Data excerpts
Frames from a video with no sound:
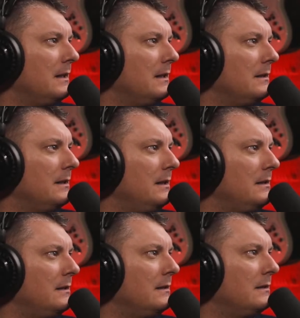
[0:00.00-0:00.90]

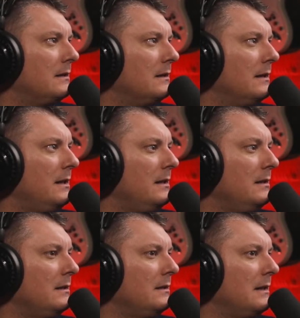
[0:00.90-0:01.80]

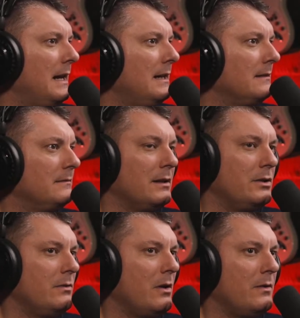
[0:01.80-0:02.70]
Hey, did you
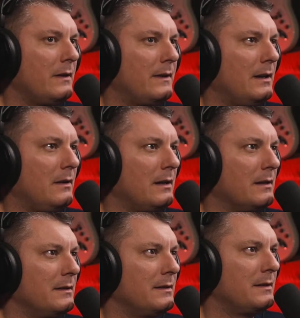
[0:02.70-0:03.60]
know that there
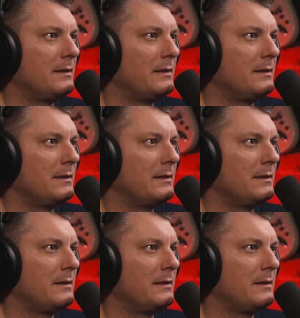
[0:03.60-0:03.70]
is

Task item
Every entry, word for word, should be given again; the pictures are not part of the copy.

Answer area
Frames from a video with no sound:
[0:00.00-0:00.90]

[0:00.90-0:01.80]

[0:01.80-0:02.70]
Hey, did you
[0:02.70-0:03.60]
know that there
[0:03.60-0:03.70]
is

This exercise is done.